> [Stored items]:
◆ ◆ ◆ ◆ ◆
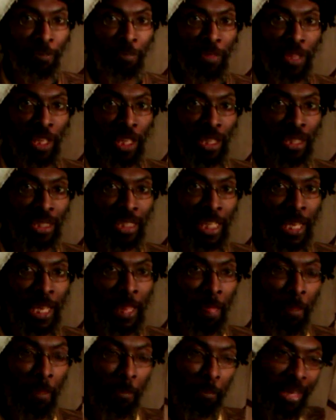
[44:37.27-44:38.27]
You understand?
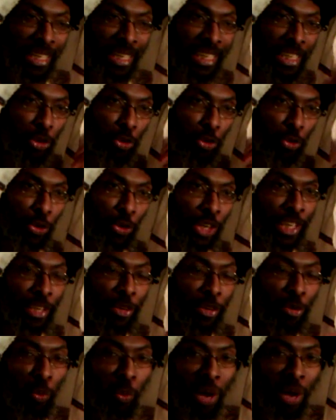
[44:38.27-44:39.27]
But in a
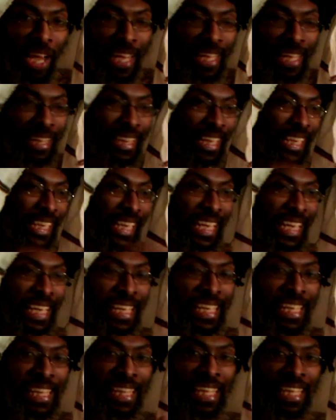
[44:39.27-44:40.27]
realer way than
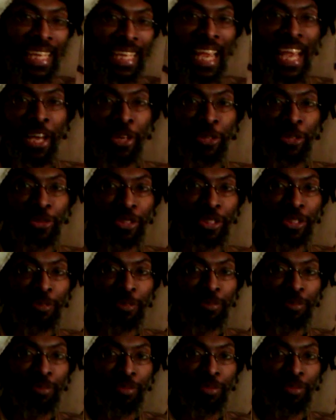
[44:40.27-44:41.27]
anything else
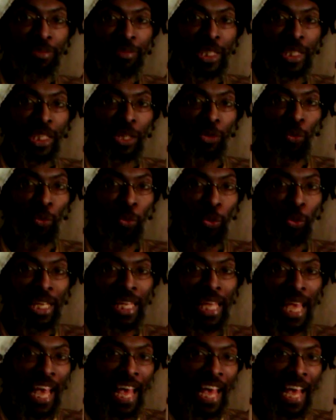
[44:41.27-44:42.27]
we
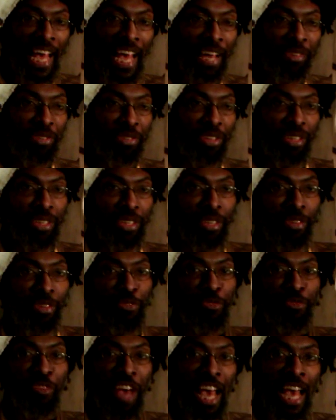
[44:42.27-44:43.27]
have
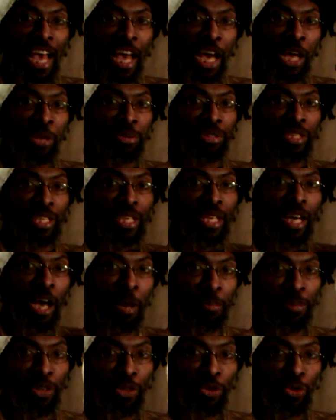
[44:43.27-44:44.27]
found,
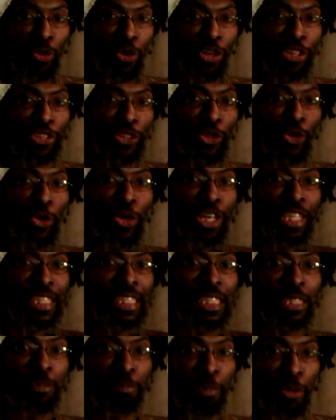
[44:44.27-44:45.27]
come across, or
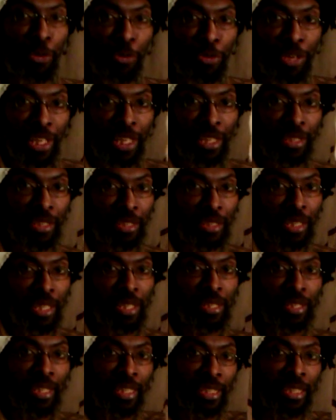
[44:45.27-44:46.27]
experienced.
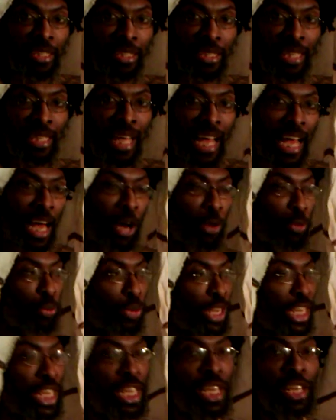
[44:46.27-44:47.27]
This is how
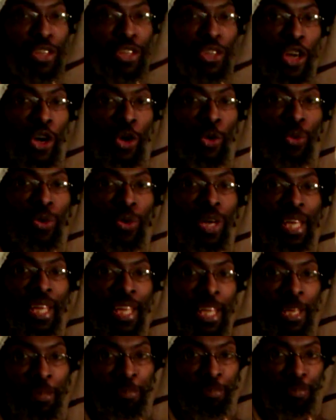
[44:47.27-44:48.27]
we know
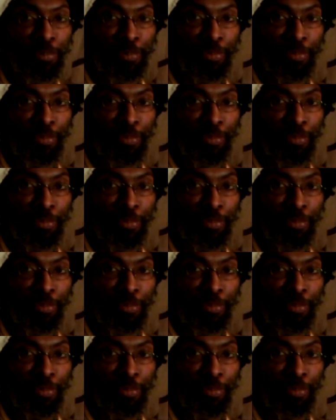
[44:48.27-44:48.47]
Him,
◆ ◆ ◆ ◆ ◆
> [Exercise requirements]:
The records above are to be reproduced exactly; the pictures are to be left out.

> [Problem solution]:
[44:37.27-44:38.27]
You understand?
[44:38.27-44:39.27]
But in a
[44:39.27-44:40.27]
realer way than
[44:40.27-44:41.27]
anything else
[44:41.27-44:42.27]
we
[44:42.27-44:43.27]
have
[44:43.27-44:44.27]
found,
[44:44.27-44:45.27]
come across, or
[44:45.27-44:46.27]
experienced.
[44:46.27-44:47.27]
This is how
[44:47.27-44:48.27]
we know
[44:48.27-44:48.47]
Him,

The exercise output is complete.